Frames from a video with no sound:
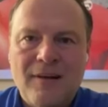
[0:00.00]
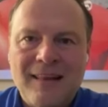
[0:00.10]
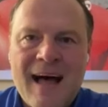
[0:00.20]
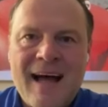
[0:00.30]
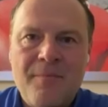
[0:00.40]

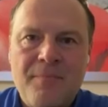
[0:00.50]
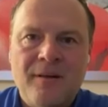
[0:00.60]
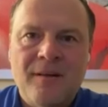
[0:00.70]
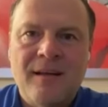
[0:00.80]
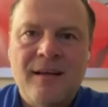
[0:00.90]

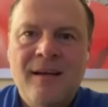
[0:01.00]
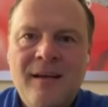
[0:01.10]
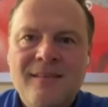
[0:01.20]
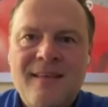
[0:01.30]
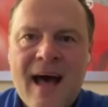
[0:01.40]
reliability
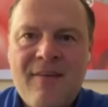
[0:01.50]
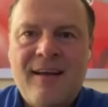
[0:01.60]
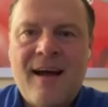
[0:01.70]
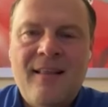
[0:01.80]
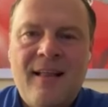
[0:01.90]
to have a
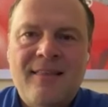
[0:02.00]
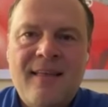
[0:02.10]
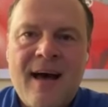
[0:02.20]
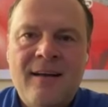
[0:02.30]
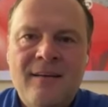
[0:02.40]
guy like
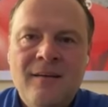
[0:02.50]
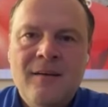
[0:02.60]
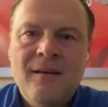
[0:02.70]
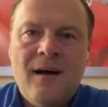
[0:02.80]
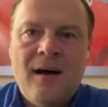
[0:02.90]
that,
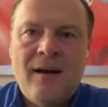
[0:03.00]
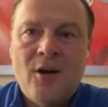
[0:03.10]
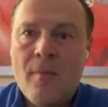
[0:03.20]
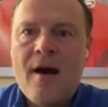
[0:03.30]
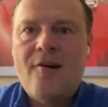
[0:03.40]
uh,
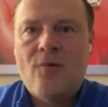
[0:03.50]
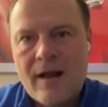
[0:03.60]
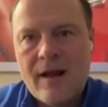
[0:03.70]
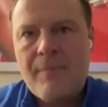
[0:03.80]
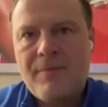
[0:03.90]
no matter
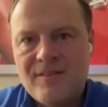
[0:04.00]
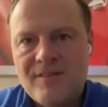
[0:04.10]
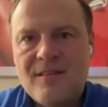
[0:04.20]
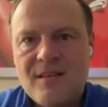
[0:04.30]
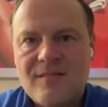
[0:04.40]
what happens
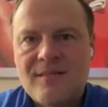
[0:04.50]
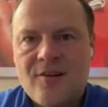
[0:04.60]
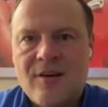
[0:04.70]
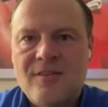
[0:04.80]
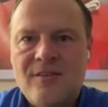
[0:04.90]
in this
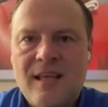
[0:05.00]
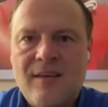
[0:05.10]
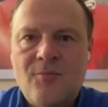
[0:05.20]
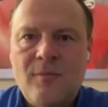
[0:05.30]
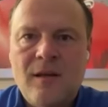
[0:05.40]
series, it
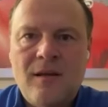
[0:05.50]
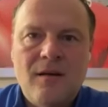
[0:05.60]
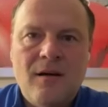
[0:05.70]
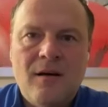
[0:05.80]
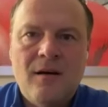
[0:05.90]
gives
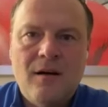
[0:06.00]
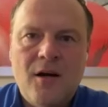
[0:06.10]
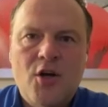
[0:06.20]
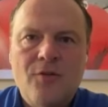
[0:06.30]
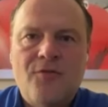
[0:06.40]
me uh,
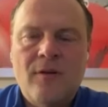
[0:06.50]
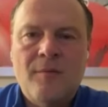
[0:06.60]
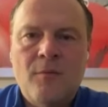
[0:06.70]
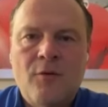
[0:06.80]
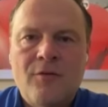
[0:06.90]
a good
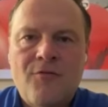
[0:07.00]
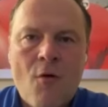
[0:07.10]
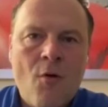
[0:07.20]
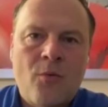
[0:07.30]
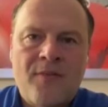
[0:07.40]
feeling moving
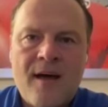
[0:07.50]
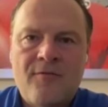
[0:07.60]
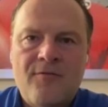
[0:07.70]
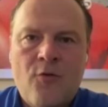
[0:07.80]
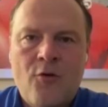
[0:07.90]
forward with
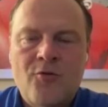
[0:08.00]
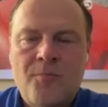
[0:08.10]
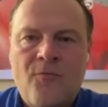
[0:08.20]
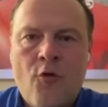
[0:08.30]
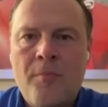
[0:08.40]
that four,
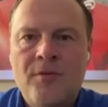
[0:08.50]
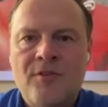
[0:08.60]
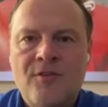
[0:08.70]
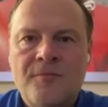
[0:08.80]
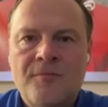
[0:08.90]
four
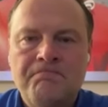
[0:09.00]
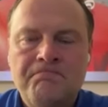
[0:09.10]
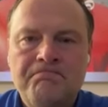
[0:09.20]
position.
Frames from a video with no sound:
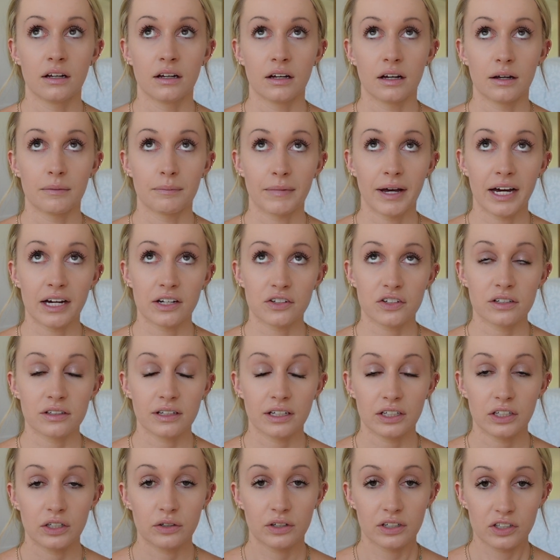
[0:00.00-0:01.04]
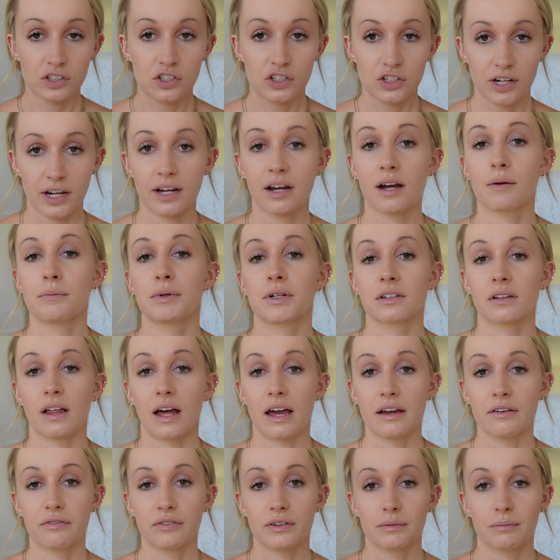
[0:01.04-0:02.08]
imagine that you could shake up your
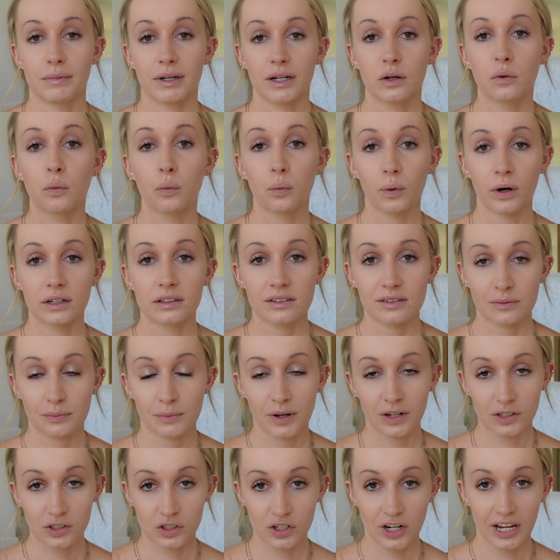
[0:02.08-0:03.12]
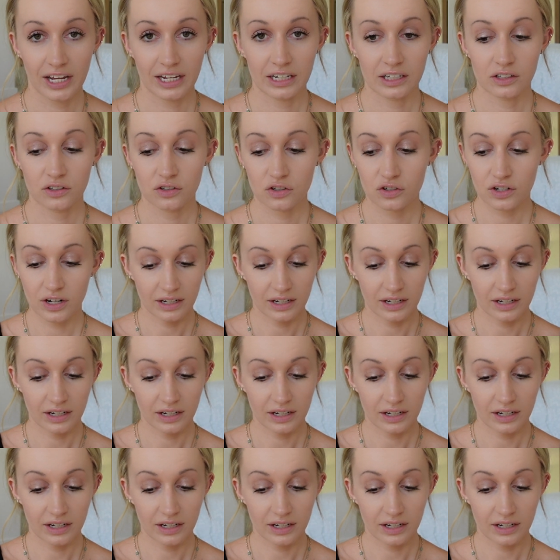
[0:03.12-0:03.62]
life and make one small change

════

Required work: Please repeat the listing precisely, excluding the pictures it contains.

Solution for this task:
Frames from a video with no sound:
[0:00.00]
[0:00.10]
[0:00.20]
[0:00.30]
[0:00.40]

[0:00.50]
[0:00.60]
[0:00.70]
[0:00.80]
[0:00.90]

[0:01.00]
[0:01.10]
[0:01.20]
[0:01.30]
[0:01.40]
reliability
[0:01.50]
[0:01.60]
[0:01.70]
[0:01.80]
[0:01.90]
to have a
[0:02.00]
[0:02.10]
[0:02.20]
[0:02.30]
[0:02.40]
guy like
[0:02.50]
[0:02.60]
[0:02.70]
[0:02.80]
[0:02.90]
that,
[0:03.00]
[0:03.10]
[0:03.20]
[0:03.30]
[0:03.40]
uh,
[0:03.50]
[0:03.60]
[0:03.70]
[0:03.80]
[0:03.90]
no matter
[0:04.00]
[0:04.10]
[0:04.20]
[0:04.30]
[0:04.40]
what happens
[0:04.50]
[0:04.60]
[0:04.70]
[0:04.80]
[0:04.90]
in this
[0:05.00]
[0:05.10]
[0:05.20]
[0:05.30]
[0:05.40]
series, it
[0:05.50]
[0:05.60]
[0:05.70]
[0:05.80]
[0:05.90]
gives
[0:06.00]
[0:06.10]
[0:06.20]
[0:06.30]
[0:06.40]
me uh,
[0:06.50]
[0:06.60]
[0:06.70]
[0:06.80]
[0:06.90]
a good
[0:07.00]
[0:07.10]
[0:07.20]
[0:07.30]
[0:07.40]
feeling moving
[0:07.50]
[0:07.60]
[0:07.70]
[0:07.80]
[0:07.90]
forward with
[0:08.00]
[0:08.10]
[0:08.20]
[0:08.30]
[0:08.40]
that four,
[0:08.50]
[0:08.60]
[0:08.70]
[0:08.80]
[0:08.90]
four
[0:09.00]
[0:09.10]
[0:09.20]
position.
Frames from a video with no sound:
[0:00.00-0:01.04]
[0:01.04-0:02.08]
imagine that you could shake up your
[0:02.08-0:03.12]
[0:03.12-0:03.62]
life and make one small change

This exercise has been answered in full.